Boy, oh boy, did you ever love Dr. Seuss. We have a number of Dr. Seuss board books that are embellished with loads of fun gadgets and whirlygigs that you loved to play with - sliding fish, furry bellies, feathers, rings on ribbons, and so on. And, without fail, the text always made you giggle and clap. But, just like with The Very Hungry Caterpillar, you had your favorite parts of each book that we simply had to read over, and over, and over, and over...
You loved to grab "One Fish, Two Fish," walk around the room, present it to Momma, then take it away to read all by yourself. I would spy on you, to see what pages and pictures you found most interesting vs. what simply wasn't worth your precious Peanut time. Without fail, your two favorite parts - the Red Fish and the New Fish. You always pointed to the New Fish in its little baby fish carriage, then you would point to its Momma Fish and look at me with raised eyebrows. Smart Peanut.

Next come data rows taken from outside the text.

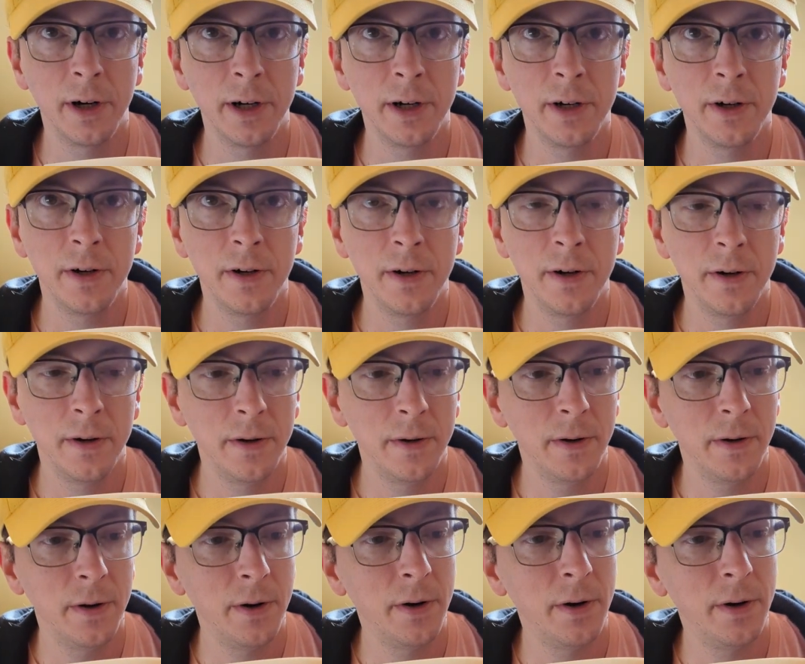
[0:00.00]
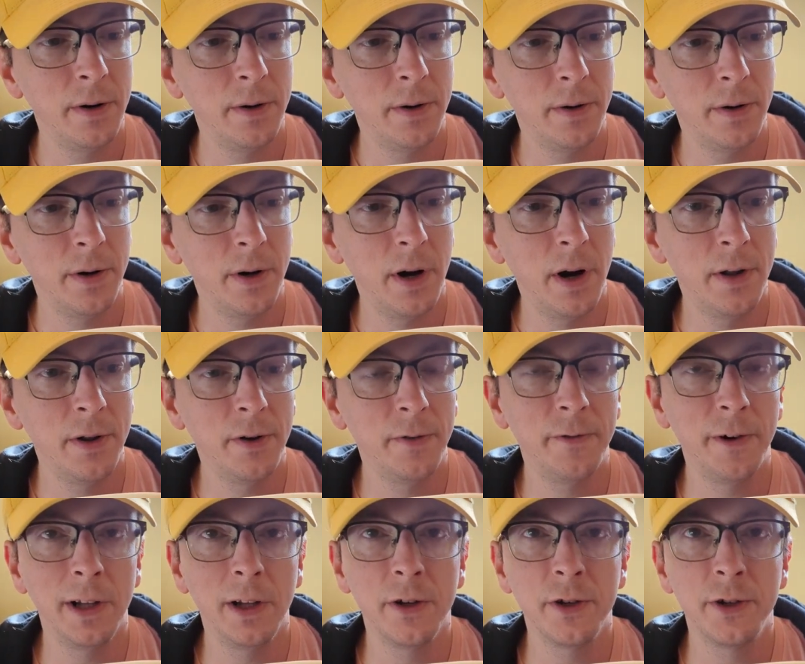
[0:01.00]
And her other
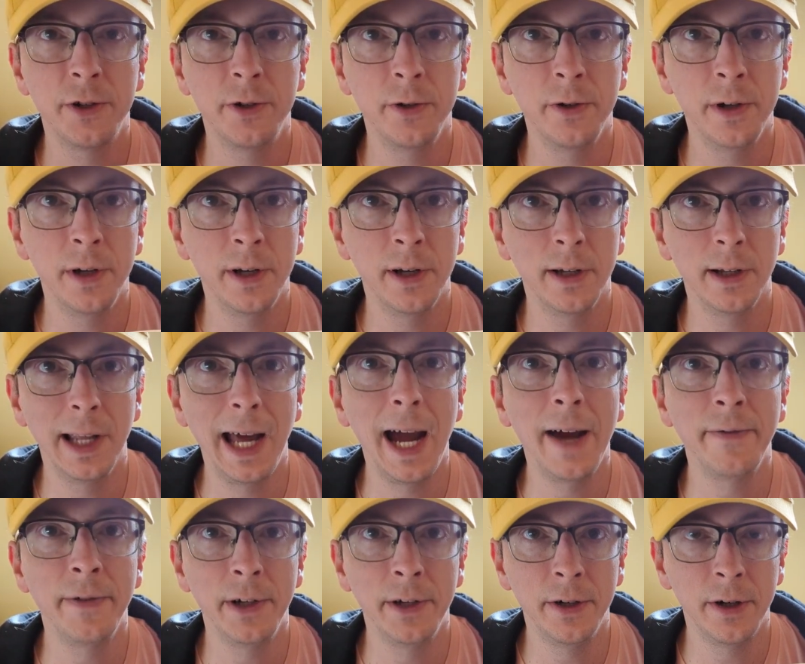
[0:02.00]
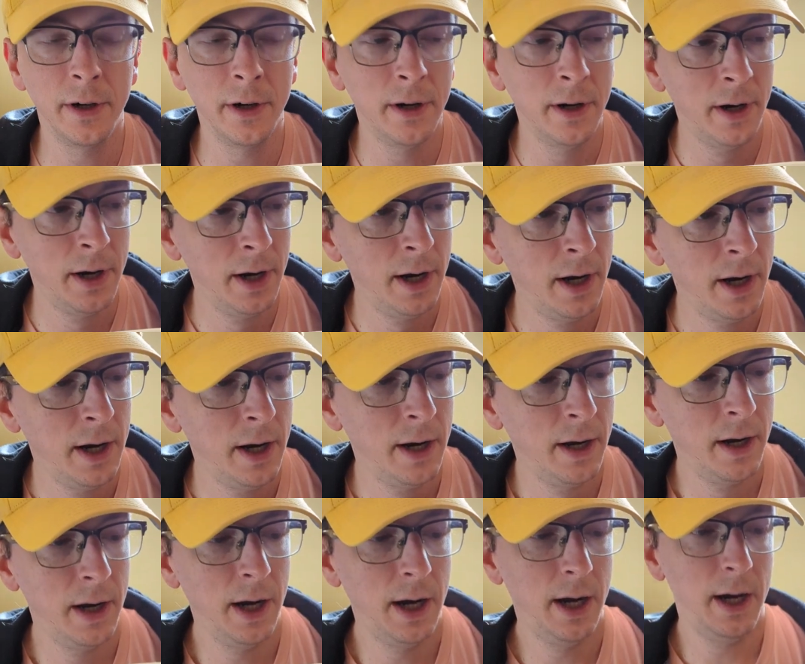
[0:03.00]
fellow student, Lavender,
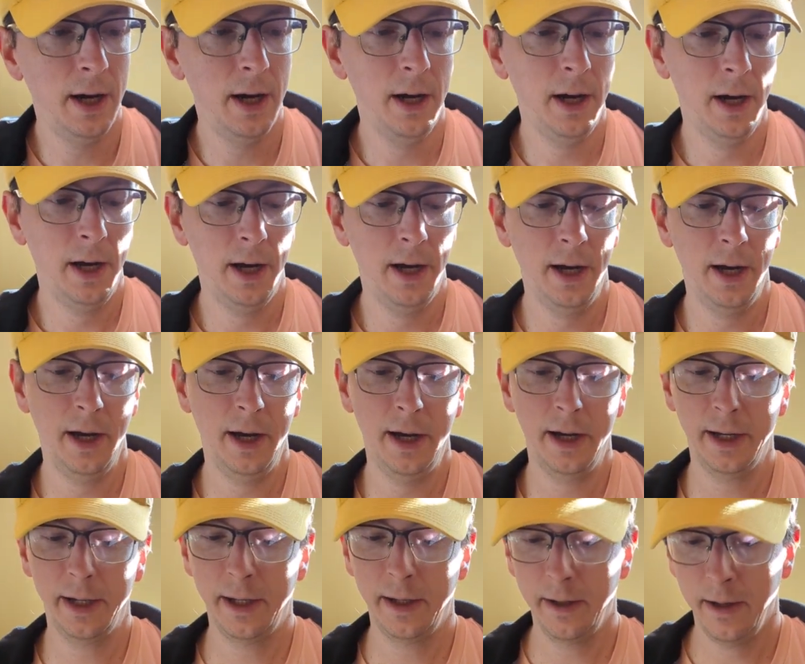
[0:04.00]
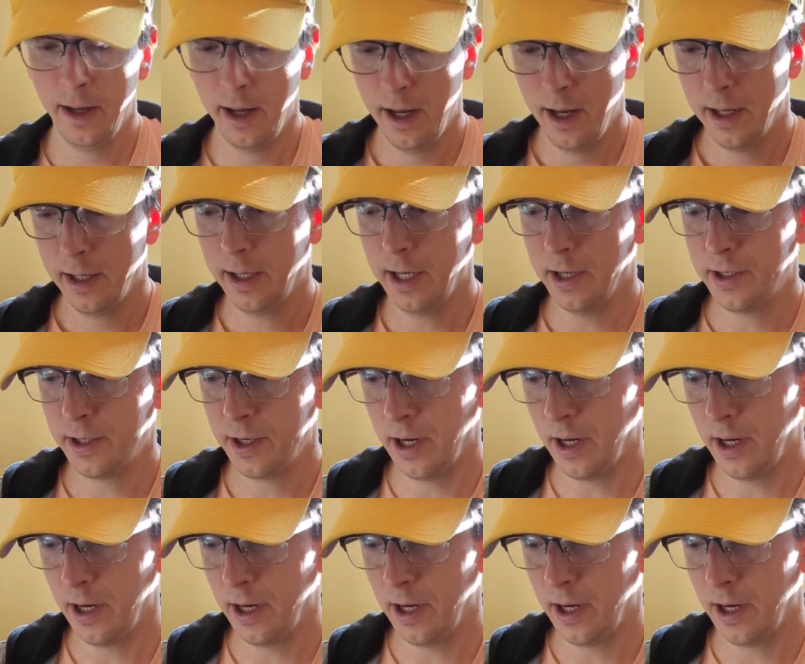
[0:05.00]
uh, gets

When I actually got to read the book TO you, we would point to the Red Fish (five or six times), find the matching fish on the sliding fish bar, then we would find other red stuff in the room, like Elmo. It really didn't matter if we finished the book at that point - the search and match game was exactly what you wanted. I look back on those activities and am amazed by your speed and connectivity. Everything was coming together so quickly for you over those last few months. I wish I could see you today, at 20.5 months. You might already be doing long algebra!
We have that book packed away right now, along with most of your other belongings. I'm fighting the urge to go pull it out of storage so I can read it, and maybe even sleep with it tonight. Your spirit still lingers for me in the little places that meant so much. Your favorite books, blankets, stuffed animals, and certain clothes. These are the treasured items that will forever carry you, your memories and your stories.
I'm sharing a picture tonight of a beautiful plate one of my dear friends (and co-workers) painted from memory about a month after we lost you. She was with her children at a pottery painting store, and literally found herself creating this image from "Guess How Much I Love You," surrounded by store patrons, before she even registered what was happening. Peanut Magic, I believe. She was one of the first people to hold you after you were born, and I think you have visited her several times over the last 4 months.
Peanut, I'm feeling guilty about having hope and planning for a new future. While my mind knows this is the right thing to do and it's what you would want, my heart is struggling. I pray for a sign, a thought, a feeling, that you're sitting on my shoulder, cheering me on - "Live, Momma! Go for it!" In the meantime, I will simply tell you that I love you more than the earth, sky, sun, moon and universe. I love you to the moon and back, a million times over.